In: Statistics and Probability
The following bivariate data set contains an outlier.
x | y |
---|---|
28.5 | 59.3 |
-6.4 | -356.8 |
29.7 | 81.6 |
23.9 | 1298 |
23.4 | 1724.5 |
-11.9 | 303 |
12.3 | -810.6 |
46.3 | -628.5 |
24.7 | 1557.2 |
14.4 | 394.8 |
7.8 | -1789.2 |
6 | -1949.6 |
30.8 | 2369.6 |
28.5 | 1974.8 |
220.9 | 37.7 |
What is the correlation coefficient with the
outlier?
rw =
What is the correlation coefficient without the
outlier?
rwo =
Would inclusion of the outlier change the evidence for or against a
significant linear correlation?
Question for thought: Would you always draw the same conclusion
with the addition of an outlier?
Correlation coefficient with the outlier rw = 0.0553
For finding out outlier, we need to plot scatter plot.
From the scatter plot be can seen that point x = 220 and Y = 37.7 is an outlier.

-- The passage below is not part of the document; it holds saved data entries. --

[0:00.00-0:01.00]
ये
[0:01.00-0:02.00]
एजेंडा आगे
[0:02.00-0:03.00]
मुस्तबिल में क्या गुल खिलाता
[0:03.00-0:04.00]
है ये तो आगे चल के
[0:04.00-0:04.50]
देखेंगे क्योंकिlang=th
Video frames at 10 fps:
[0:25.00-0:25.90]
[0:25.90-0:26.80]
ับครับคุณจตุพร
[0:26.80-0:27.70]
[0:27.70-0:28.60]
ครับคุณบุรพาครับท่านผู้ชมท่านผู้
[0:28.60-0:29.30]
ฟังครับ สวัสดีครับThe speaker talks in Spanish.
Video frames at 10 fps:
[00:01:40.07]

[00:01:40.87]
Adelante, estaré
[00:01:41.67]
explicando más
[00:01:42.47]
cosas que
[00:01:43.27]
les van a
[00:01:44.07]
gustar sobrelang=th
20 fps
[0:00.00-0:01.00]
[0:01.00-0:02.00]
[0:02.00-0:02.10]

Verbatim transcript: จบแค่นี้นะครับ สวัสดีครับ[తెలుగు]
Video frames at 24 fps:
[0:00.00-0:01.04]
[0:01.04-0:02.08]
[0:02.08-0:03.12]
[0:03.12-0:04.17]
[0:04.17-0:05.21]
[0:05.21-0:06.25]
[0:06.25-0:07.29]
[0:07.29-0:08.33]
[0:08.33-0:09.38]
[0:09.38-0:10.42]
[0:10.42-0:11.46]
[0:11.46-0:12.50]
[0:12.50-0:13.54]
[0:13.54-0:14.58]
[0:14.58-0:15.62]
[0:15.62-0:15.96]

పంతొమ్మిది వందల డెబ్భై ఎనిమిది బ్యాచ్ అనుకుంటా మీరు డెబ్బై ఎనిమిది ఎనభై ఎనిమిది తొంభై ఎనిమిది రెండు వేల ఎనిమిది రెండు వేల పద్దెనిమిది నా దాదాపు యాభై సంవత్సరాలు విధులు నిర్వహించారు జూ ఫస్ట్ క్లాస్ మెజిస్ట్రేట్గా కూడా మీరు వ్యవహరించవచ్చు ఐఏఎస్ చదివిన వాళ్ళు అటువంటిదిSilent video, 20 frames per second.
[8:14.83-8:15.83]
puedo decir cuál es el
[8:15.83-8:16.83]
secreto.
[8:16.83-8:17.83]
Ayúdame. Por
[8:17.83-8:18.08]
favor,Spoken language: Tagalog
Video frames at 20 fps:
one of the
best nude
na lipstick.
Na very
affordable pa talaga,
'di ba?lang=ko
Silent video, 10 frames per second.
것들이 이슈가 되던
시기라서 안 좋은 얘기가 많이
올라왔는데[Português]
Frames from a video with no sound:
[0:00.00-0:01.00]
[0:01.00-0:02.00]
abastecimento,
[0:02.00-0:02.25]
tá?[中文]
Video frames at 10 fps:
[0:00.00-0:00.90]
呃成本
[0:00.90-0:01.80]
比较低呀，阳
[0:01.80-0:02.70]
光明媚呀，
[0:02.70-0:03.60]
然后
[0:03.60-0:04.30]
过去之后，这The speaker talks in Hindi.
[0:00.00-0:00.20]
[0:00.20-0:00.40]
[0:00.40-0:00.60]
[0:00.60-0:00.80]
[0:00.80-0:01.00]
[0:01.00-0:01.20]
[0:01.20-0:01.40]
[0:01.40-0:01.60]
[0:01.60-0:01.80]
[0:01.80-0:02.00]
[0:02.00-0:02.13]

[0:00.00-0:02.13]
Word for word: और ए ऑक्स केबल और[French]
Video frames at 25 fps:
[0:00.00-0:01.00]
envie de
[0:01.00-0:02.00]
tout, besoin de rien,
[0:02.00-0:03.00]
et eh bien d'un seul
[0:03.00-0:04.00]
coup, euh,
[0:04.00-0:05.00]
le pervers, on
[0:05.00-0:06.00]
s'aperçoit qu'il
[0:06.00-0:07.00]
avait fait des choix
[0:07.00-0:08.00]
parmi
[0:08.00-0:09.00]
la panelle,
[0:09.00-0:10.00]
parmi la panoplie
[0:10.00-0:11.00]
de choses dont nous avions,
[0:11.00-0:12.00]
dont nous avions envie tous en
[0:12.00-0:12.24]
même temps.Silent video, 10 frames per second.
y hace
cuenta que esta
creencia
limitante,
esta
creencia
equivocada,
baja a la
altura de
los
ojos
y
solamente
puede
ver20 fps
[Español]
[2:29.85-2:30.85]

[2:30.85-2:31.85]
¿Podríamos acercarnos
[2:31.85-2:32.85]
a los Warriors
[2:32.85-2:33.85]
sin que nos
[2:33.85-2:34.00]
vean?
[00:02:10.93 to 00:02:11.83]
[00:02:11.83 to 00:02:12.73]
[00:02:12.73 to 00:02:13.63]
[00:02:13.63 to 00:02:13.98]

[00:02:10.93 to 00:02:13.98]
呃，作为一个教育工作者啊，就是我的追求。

Correlation coefficient with the outlier rwo = 0.3799
We can seen that rwo = 0.3799 is quite greater than rw = 0.0553. Thus, it can be inferred that including the outlier changes the evidence regarding a linear correlation.
Yes. Including the outlier changes the evidence regarding a linear correlation.
We can not always draw the same conclusion with the addition of an outlier. This is because sample size also impacts the effect of the outliers. The smaller the sample size, the greater the effect of the outlier. At some point when the sample size is fairly large, the outlier will have little or no effect on the size of the correlation coefficient.